YAMLRocks stands on a great deal of excellent open-source work. This page is our thank-you to the projects and people that make it possible.

  • Rust and PyO3 give YAMLRocks a safe, fast native core and its bridge to Python.
  • maturin builds and packages the extension into wheels for every platform.

The compiled extension links the Rust crates below. The complete list, including transitive crates and their full license texts, is generated into THIRD_PARTY_LICENSES.md and shipped inside every wheel under .dist-info/licenses/.

CratePurposeLicense
pyo3Python bindings for the native coreMIT OR Apache-2.0
smallvecSmall-buffer optimization on hot pathsMIT OR Apache-2.0
stackerOn-demand native stack growth for deep inputMIT OR Apache-2.0

Each crate brings its own transitive dependencies (the pyo3 macro crates, libc, once_cell, unicode-ident, and a few others); all are permissive (MIT, Apache-2.0, Unicode-3.0) and all are credited in full in the file linked above.
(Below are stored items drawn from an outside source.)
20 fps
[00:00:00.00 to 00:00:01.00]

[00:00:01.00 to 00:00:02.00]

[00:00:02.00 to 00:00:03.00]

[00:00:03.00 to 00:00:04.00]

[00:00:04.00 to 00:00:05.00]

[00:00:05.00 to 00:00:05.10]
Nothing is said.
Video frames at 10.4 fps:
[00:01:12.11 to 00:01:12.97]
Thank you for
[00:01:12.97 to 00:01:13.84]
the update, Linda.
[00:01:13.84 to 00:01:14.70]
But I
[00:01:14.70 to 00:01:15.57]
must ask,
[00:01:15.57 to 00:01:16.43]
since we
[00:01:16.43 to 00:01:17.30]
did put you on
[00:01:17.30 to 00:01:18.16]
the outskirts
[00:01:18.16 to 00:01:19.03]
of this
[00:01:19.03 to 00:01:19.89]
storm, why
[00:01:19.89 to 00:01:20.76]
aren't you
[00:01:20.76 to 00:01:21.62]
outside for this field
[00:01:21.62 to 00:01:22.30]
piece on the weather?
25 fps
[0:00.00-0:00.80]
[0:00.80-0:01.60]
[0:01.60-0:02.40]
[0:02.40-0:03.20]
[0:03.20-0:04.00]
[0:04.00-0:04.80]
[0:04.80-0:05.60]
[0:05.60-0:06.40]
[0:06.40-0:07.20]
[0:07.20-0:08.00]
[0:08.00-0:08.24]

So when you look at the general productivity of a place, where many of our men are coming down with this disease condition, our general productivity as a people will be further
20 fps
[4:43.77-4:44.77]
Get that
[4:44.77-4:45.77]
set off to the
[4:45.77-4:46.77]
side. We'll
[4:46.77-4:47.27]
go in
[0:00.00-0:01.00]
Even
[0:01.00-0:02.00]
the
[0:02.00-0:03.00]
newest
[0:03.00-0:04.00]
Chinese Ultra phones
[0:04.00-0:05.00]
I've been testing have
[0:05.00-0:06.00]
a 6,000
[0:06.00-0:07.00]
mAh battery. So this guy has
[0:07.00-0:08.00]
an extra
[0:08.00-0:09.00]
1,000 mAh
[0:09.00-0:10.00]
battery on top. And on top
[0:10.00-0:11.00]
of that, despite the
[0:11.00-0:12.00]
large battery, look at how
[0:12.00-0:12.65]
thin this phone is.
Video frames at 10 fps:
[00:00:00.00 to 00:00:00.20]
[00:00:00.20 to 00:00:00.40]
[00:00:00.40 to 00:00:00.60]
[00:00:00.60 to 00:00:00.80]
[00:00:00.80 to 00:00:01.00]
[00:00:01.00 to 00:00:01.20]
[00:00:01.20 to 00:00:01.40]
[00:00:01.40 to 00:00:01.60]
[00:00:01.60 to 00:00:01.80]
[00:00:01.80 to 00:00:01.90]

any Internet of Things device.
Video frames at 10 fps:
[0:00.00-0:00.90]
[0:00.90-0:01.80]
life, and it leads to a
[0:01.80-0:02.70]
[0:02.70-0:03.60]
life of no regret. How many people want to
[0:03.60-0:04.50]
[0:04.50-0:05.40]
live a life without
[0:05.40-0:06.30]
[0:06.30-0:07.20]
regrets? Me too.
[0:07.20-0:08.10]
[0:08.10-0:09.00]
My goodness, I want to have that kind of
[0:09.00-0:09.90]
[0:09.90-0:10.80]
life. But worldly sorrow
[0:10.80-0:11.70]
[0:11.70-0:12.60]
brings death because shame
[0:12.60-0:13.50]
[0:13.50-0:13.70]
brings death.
  • The official YAML test suite is our correctness oracle for spec compliance.
  • A corpus of real-world configurations from across the ecosystem (Home Assistant, ESPHome, Ansible, Kubernetes, Docker Compose, and more) keeps YAMLRocks honest against YAML that people actually ship. Thank you to every author whose public configuration we parse; the corpus list names each one.
  • orjson set the bar for what a fast, Rust-backed Python serialization library can be.
  • PyYAML, ruamel.yaml, and yamlium are the shoulders the Python YAML world stands on; our comparison benchmarks measure against them.

Day-to-day development leans on uv, Ruff, mypy and ty, zizmor, and the Rust toolchain (Clippy, rustfmt). This documentation site is built with Astro Starlight.

YAMLRocks is released under the MIT license. The bundled Rust crates are licensed as noted above, and their full license texts travel with every wheel.